#### What you are asked to do
Your answer should be the records, copied exactly, with the pictures removed.

#### Available records

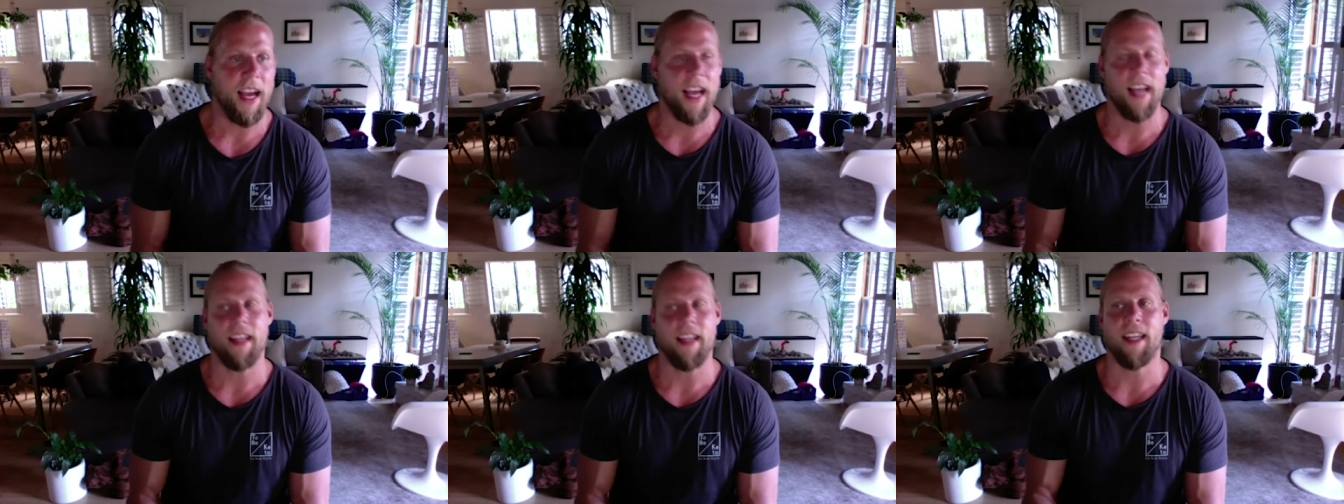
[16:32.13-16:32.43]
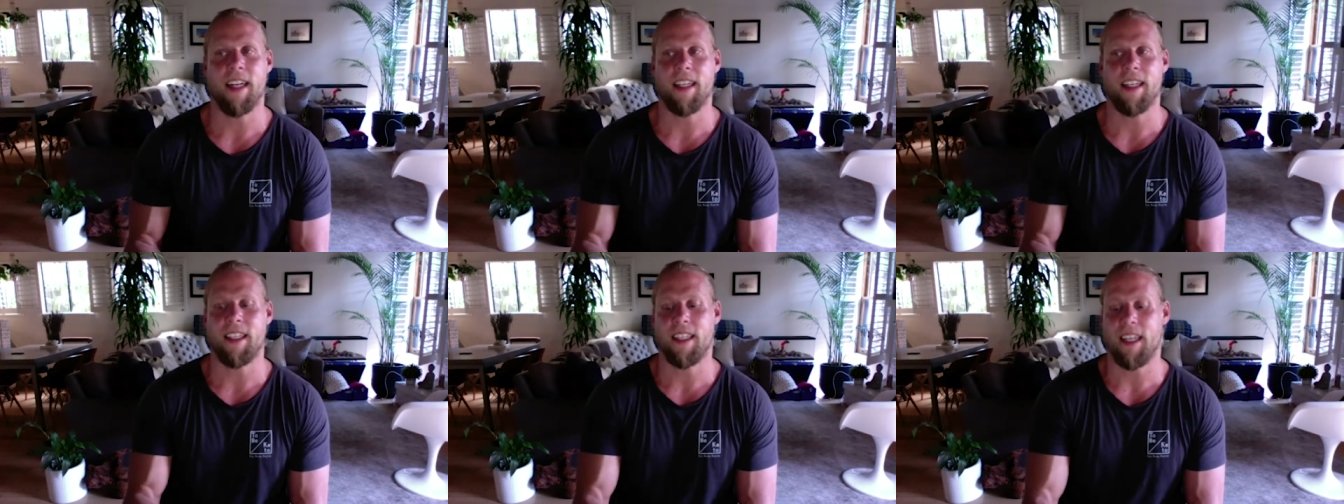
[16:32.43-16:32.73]
and
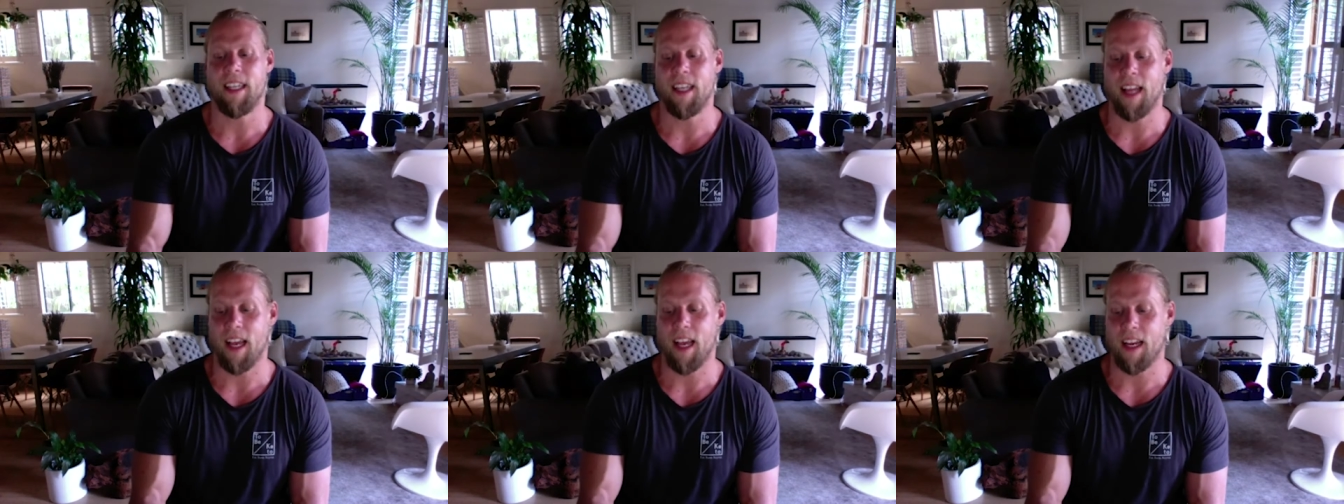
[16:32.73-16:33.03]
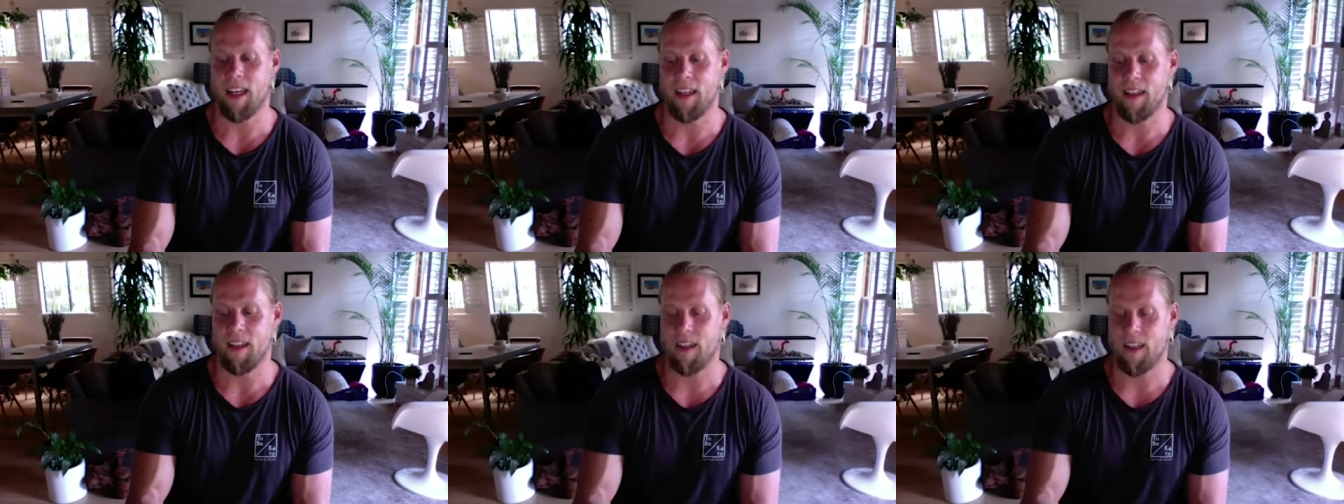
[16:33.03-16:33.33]
then to see
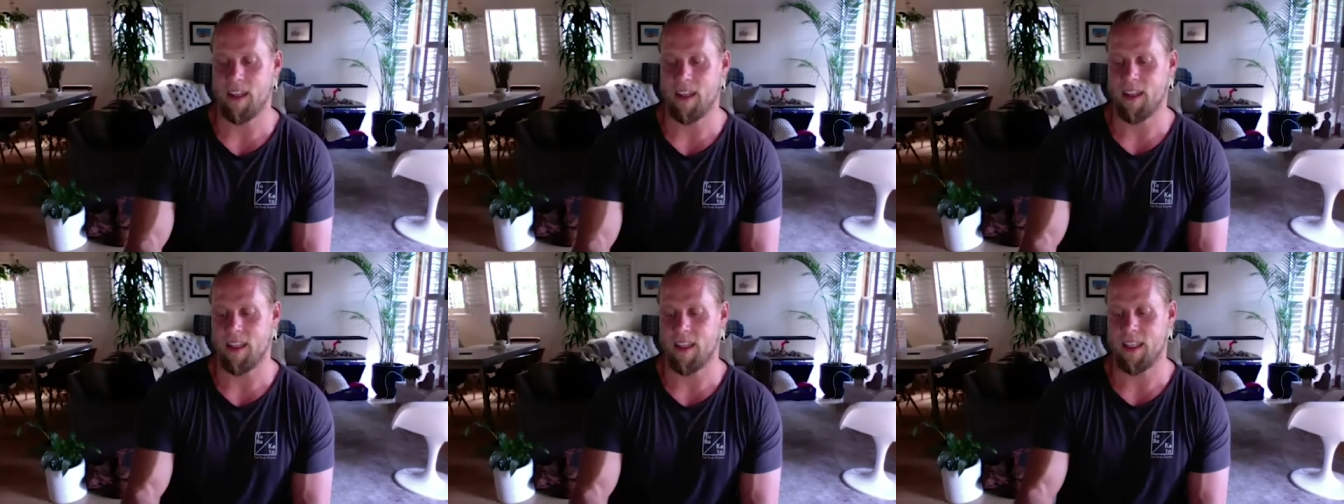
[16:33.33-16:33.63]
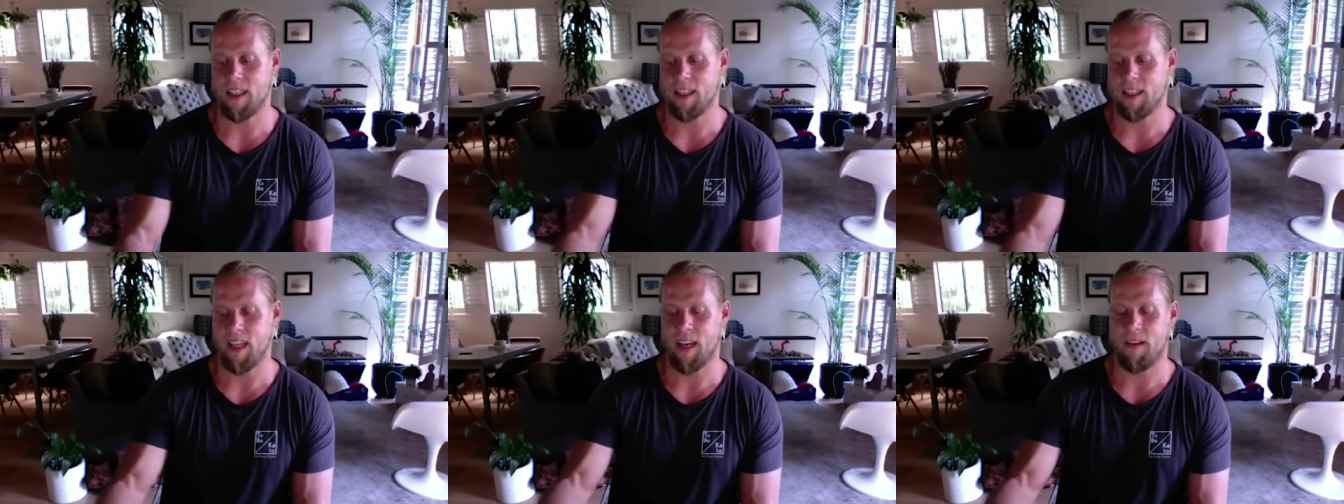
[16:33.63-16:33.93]
like
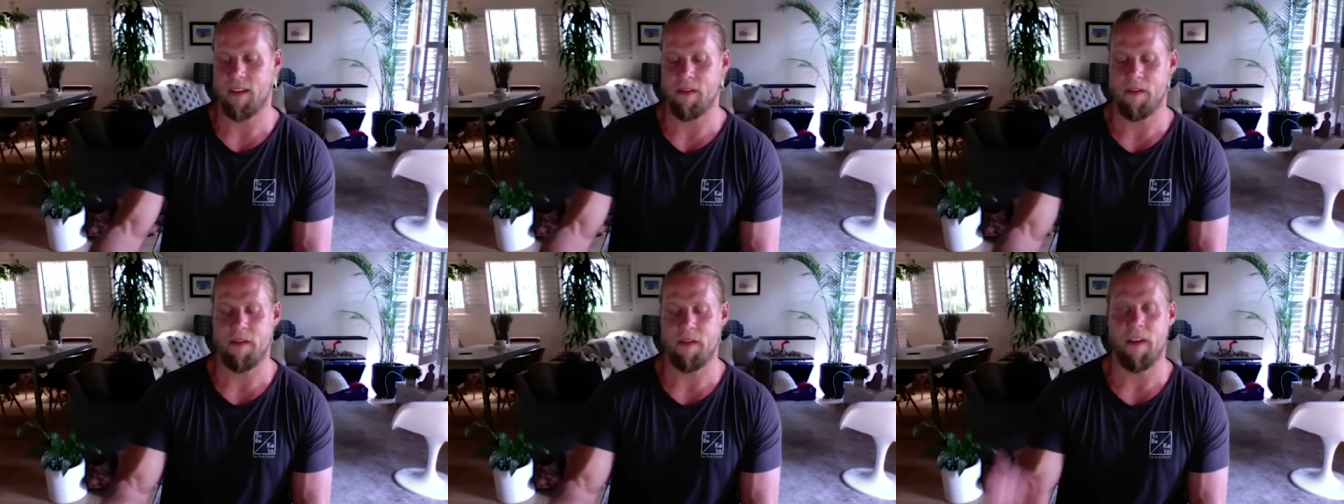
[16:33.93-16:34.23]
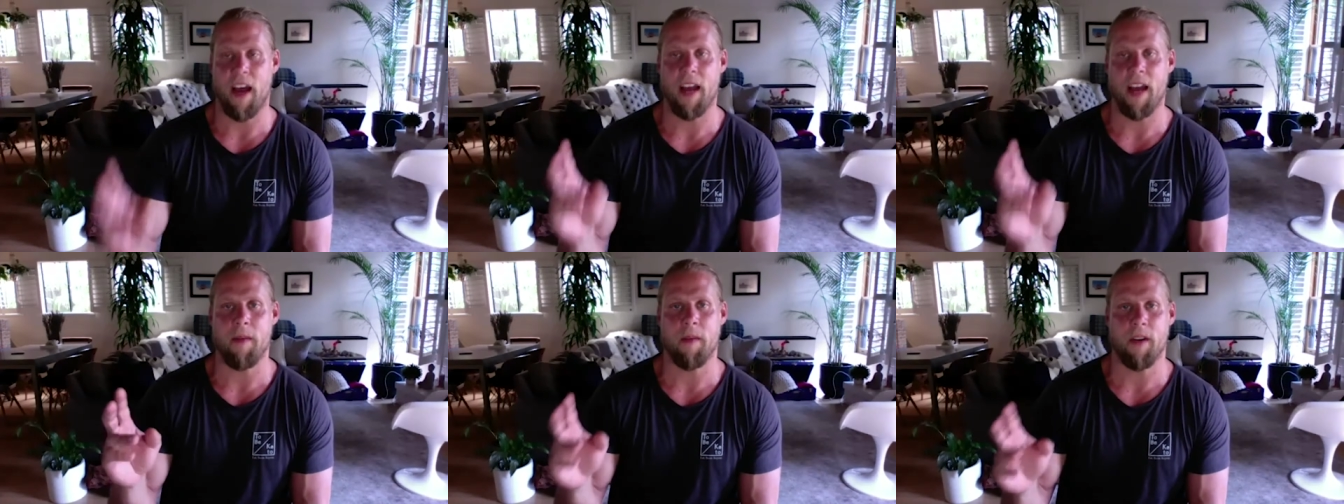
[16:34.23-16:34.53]
these like
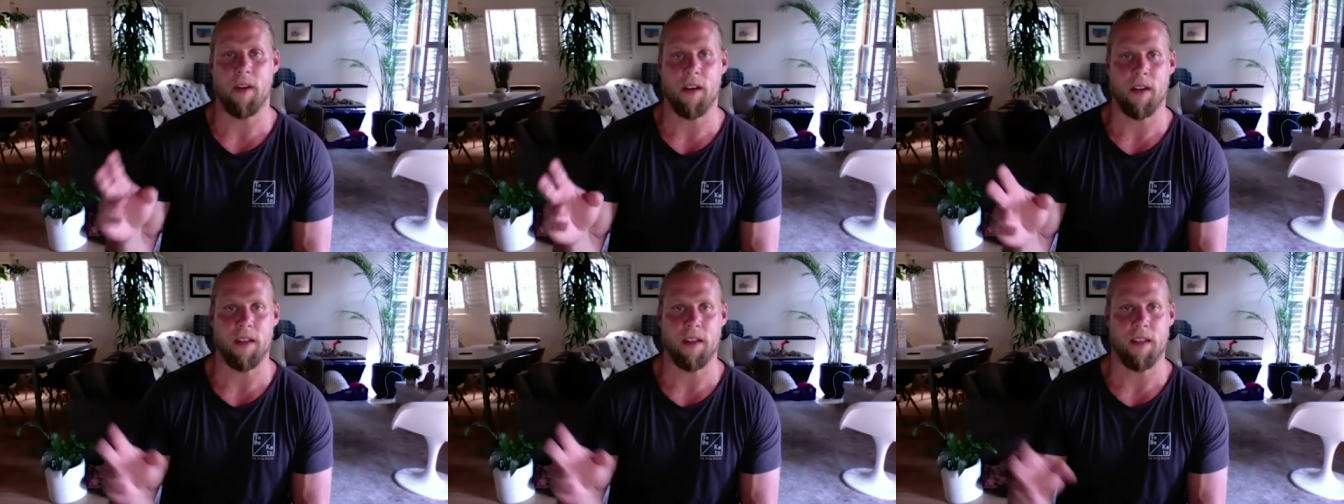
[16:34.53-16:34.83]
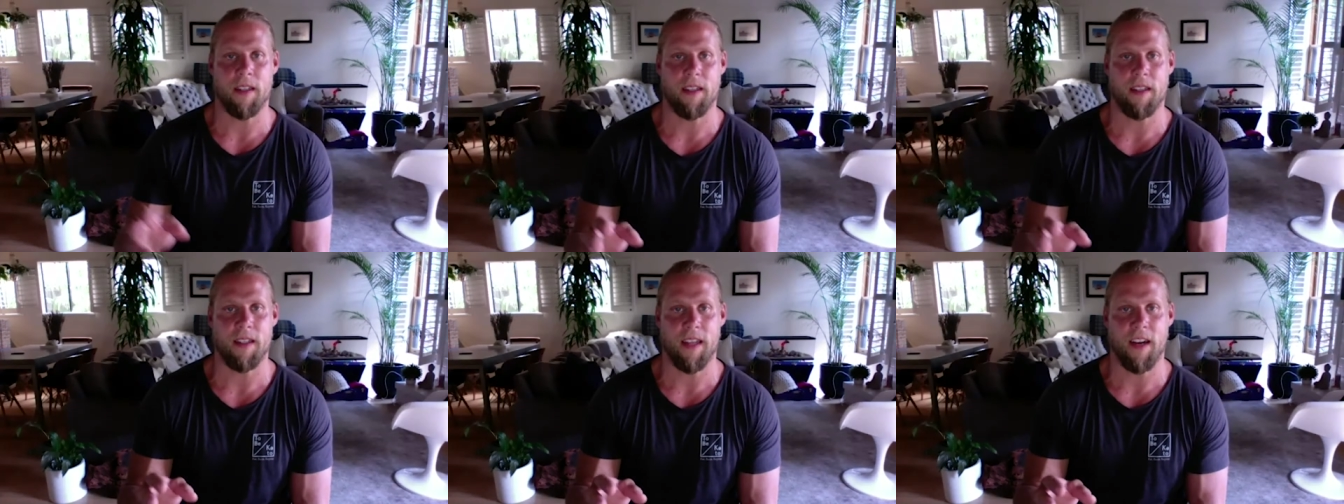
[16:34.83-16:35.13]
fibers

#### Expected answer
[16:32.13-16:32.43]
[16:32.43-16:32.73]
and
[16:32.73-16:33.03]
[16:33.03-16:33.33]
then to see
[16:33.33-16:33.63]
[16:33.63-16:33.93]
like
[16:33.93-16:34.23]
[16:34.23-16:34.53]
these like
[16:34.53-16:34.83]
[16:34.83-16:35.13]
fibers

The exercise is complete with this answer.